**Exercise requirements:**
From the line containing "[0:01.80-0:02.70]" to the line containing "[0:09.00-0:09.90]" in the records below, set down every line exactly as it stands, both ends included, and skip the pictures.

**Provided material:**
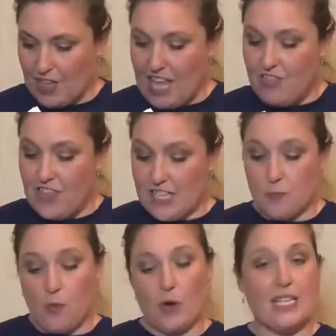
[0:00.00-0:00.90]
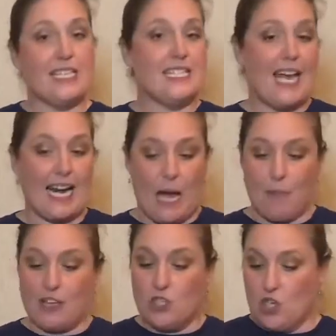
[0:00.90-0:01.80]
This board is set
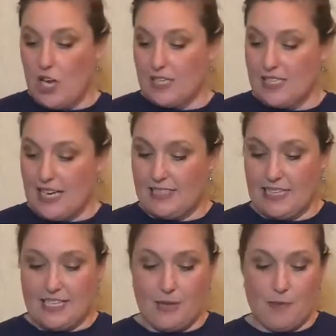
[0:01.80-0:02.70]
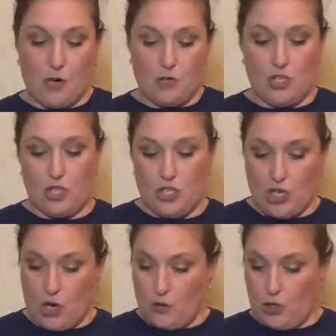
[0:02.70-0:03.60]
up just as a demo to
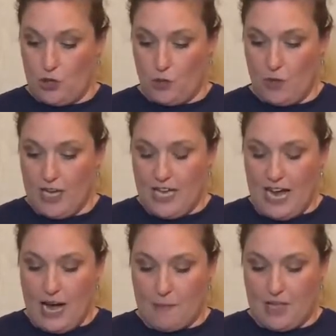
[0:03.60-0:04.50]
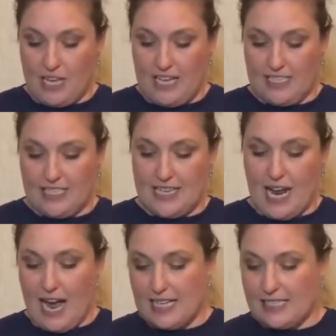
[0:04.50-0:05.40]
show you. It's
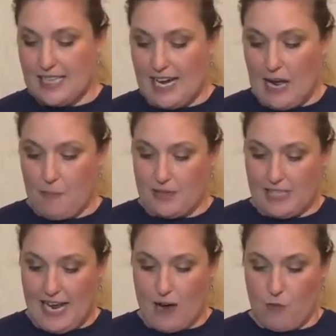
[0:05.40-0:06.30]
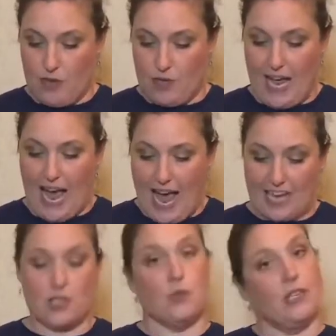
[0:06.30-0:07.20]
not set up as how we would
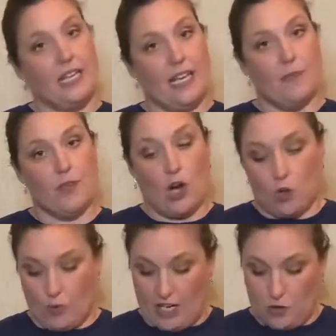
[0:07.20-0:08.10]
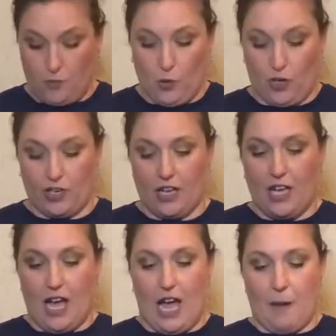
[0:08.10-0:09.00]
actually arrange a board,
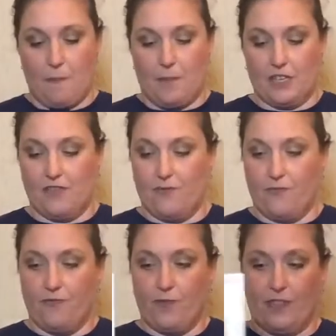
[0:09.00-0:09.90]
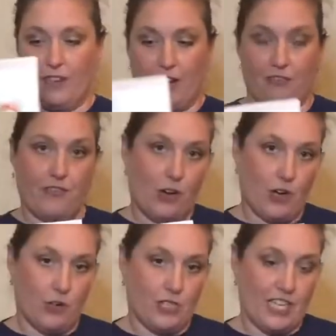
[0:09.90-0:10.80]
but we've got
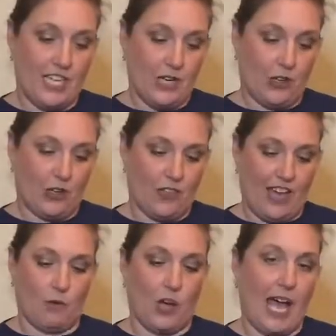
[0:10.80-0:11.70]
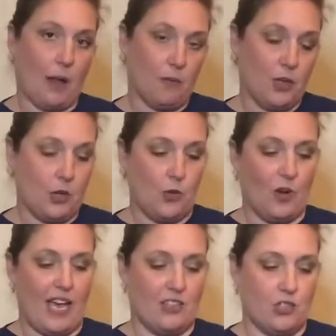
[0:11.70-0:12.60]
photos here that will help you
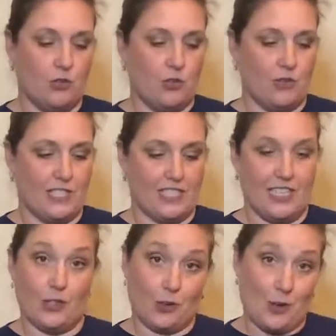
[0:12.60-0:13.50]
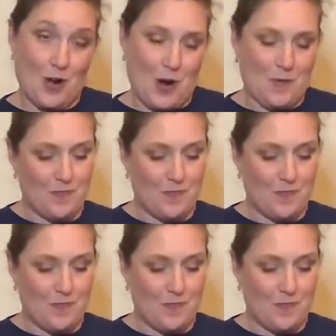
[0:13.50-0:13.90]
as you do this in your own home.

**Answer to this exercise:**
[0:01.80-0:02.70]
[0:02.70-0:03.60]
up just as a demo to
[0:03.60-0:04.50]
[0:04.50-0:05.40]
show you. It's
[0:05.40-0:06.30]
[0:06.30-0:07.20]
not set up as how we would
[0:07.20-0:08.10]
[0:08.10-0:09.00]
actually arrange a board,
[0:09.00-0:09.90]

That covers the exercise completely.